A voz de Mariana ainda vibrava em seus ouvidos como um eco que insistia em não se dissipar. Clara caminhava devagar pelo corredor estreito entre os galpões da fazenda, os braços abraçados ao corpo como se pudesse conter o turbilhão dentro do peito. O céu alaranjado do entardecer tingia o horizonte com tons dourados, mas dentro dela tudo era cinza e confuso.
Taylor estava noivo.
Aquela frase martelava em sua cabeça desde o início da tarde, desde que Mariana, com seu jeito expansivo e quase cruel de dar notícias, lhe contara como quem comentava sobre o clima: “O patrão vai casar com uma moça da cidade. Linda, dizem. Fina. Lila, o nome dela. Vieram juntos na última festa da prefeitura. Parece que é coisa séria.”

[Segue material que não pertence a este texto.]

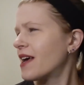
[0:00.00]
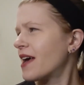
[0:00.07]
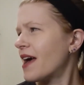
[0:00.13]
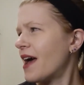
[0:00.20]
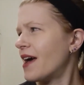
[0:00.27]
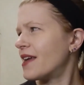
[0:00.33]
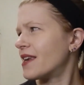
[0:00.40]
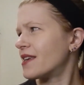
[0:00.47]

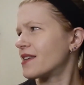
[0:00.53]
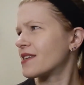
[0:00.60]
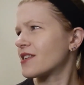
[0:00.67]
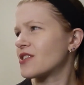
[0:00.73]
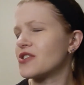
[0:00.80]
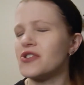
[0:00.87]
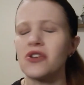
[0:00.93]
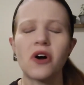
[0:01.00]
and
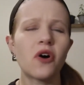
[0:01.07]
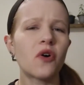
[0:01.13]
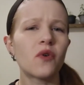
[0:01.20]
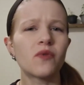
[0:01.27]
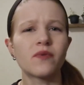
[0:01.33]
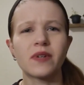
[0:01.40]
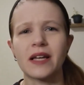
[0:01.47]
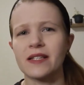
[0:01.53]

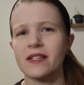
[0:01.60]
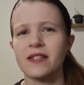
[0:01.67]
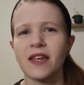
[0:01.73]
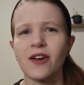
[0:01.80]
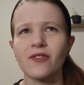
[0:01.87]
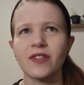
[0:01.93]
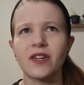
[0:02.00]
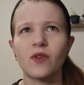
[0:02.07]
know
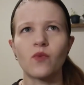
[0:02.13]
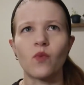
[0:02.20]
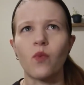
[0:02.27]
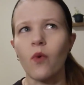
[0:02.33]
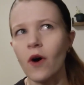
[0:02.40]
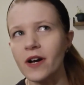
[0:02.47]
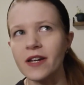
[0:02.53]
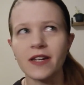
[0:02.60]
necessarily
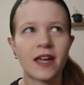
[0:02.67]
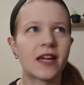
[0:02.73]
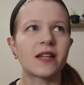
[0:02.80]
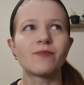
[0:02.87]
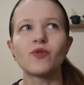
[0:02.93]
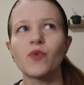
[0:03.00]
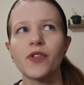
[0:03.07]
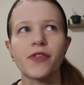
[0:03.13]
what an
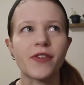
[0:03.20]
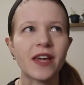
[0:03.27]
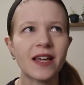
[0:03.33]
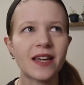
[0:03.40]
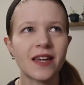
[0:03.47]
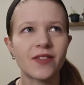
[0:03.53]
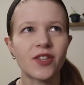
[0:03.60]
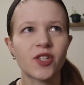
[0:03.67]
animal would
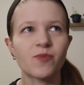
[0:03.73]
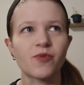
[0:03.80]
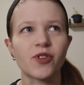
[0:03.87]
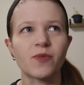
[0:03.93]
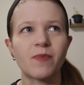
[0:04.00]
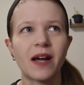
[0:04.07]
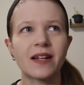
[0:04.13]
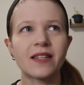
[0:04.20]
think in this
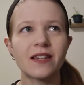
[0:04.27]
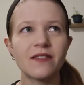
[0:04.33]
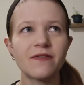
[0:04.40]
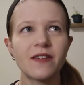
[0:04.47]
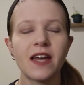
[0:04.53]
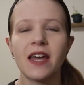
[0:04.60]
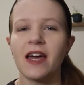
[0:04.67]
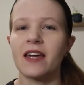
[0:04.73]

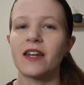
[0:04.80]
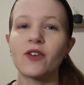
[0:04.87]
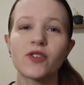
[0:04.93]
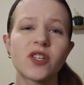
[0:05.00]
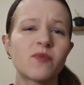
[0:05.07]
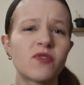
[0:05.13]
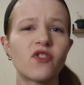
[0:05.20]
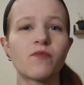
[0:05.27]
perspective. And I know
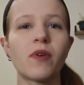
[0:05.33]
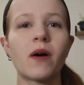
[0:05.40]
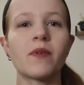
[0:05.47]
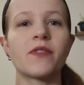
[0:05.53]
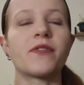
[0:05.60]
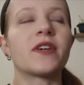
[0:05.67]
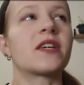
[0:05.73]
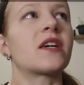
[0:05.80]
some of you are probably
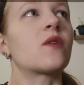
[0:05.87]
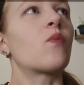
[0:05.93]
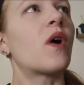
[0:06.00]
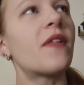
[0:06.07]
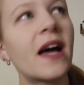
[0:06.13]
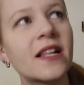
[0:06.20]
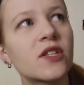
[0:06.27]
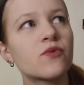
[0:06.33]
thinking, well,
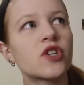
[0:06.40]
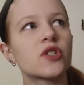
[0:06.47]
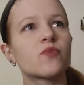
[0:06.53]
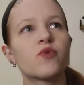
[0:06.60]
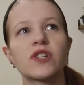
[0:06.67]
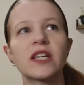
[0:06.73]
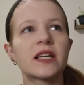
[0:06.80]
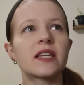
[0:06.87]
that's
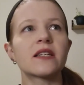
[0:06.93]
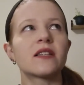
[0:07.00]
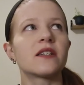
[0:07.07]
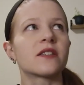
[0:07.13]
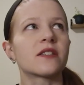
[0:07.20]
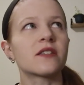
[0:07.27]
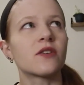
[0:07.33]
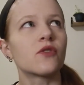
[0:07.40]
just
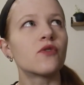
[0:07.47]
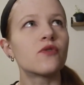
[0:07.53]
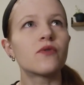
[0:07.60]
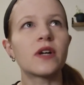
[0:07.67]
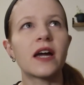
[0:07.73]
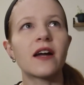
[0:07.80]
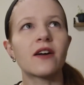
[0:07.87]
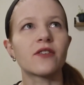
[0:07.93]
ridiculous. Who
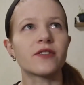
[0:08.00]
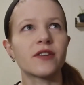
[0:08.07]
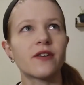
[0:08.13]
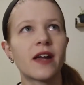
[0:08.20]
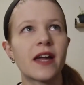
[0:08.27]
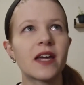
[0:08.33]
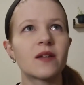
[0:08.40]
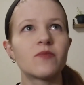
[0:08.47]
cares?
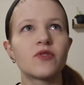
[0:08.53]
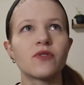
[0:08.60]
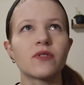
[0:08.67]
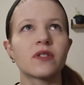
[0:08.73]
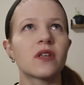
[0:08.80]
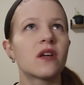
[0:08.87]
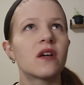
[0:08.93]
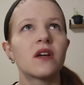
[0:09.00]
They're
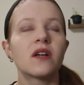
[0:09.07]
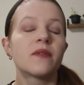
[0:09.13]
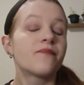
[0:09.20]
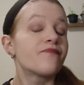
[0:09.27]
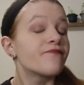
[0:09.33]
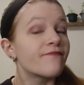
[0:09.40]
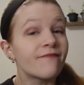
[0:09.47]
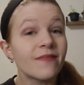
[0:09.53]
animals.
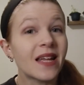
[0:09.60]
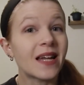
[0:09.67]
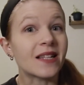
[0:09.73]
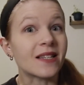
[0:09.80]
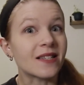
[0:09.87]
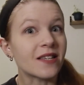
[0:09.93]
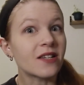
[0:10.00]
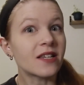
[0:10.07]

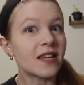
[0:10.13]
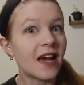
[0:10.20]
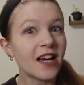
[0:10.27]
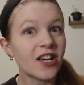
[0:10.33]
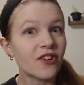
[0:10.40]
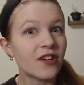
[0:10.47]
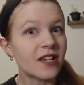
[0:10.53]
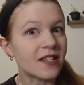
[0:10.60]
It's still
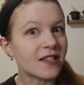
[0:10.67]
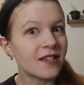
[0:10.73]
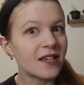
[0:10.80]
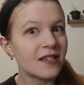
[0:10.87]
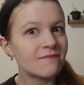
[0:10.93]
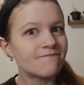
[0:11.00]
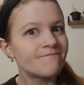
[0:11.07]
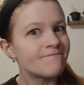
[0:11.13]
inaccurate, isn't
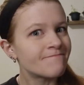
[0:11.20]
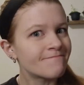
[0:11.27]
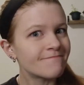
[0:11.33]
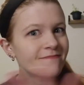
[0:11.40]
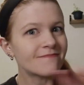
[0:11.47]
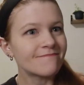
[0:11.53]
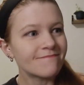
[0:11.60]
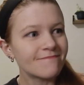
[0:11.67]
it?
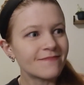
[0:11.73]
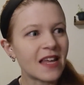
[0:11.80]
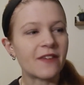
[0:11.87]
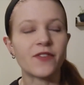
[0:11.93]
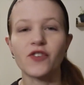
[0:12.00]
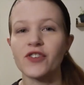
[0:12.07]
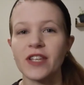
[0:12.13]
If you're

Clara não respondeu. Apenas continuou recolhendo os ovos da granja com movimentos automáticos, a alma presa em outro tempo, em outro lugar. Ela sabia. Sempre soube que o que sentia era impossível. Que o patrão nunca olharia para ela com os mesmos olhos com que ela o observava, dia após dia, ano após ano, desde aquele outono em que tudo mudou.
Ela tinha dezessete anos na época.
Ainda era só uma menina magra, com sardas espalhadas pelo nariz, os cabelos castanhos sempre presos em duas tranças malfeitas. As roupas largas, os joelhos ralados, as mãos pequenas calejadas do trabalho. A mãe ainda era viva naquela época, trabalhava na lavanderia da casa grande e fazia questão de ensinar a filha a “andar na linha” como dizia. Clara ajudava onde podia: limpava estábulos, recolhia ovos, varria galpões. Cresceu na fazenda, entre cheiro de feno, terra molhada e as histórias contadas à beira do fogão de lenha.
Naquele dia, pediram que ela levasse uma cesta de frutas frescas até o mirante, onde Taylor supervisionava as plantações junto de dois engenheiros. Ela se lembra até hoje do calor daquele fim de tarde, do sol pesado sobre a pele, do suor escorrendo pela nuca e da ansiedade que sentia ao saber que teria que encarar o patrão de perto. Naquela época, Taylor já era o homem que arrancava suspiros das moças da cidade e deixava as filhas dos peões ruborizadas só de vê-lo passar a cavalo.
Ela apressou o passo, a cesta de vime balançando contra a saia puída. Os pés descalços corriam pelo chão de cascalho, e num descuido, uma pedra traiçoeira torceu seu tornozelo com um estalo seco. A dor veio imediata, cortante. A cesta voou longe, frutas rolando entre os arbustos. Clara caiu de joelhos, sentindo a pele raspar contra a terra áspera.
Tentou se levantar, mas não conseguiu apoiar o pé. Uma onda de vergonha subiu como fogo pelo rosto. Estava suja, caída, patética. Quis desaparecer.
— Ei. Você tá bem?
A voz veio como uma lufada morna. Clara ergueu o rosto, os olhos se enchendo de lágrimas — não só pela dor — mas pelo susto de vê-lo tão perto. Era a primeira vez que via Taylor de perto. Os olhos castanhos-claros protegidos pela sombra do chapéu, a barba por fazer, a camisa arregaçada nos braços fortes e bronzeados, o suor descendo pelo pescoço largo.
Ela tentou falar, mas a vergonha colou as palavras na garganta.
Taylor não esperou.
Ajoelhou-se ao lado dela, os dedos ásperos tocando o tornozelo inchado com delicadeza inesperada. Clara estremeceu.
— Tá inchado. Não adianta insistir, você não vai conseguir andar assim.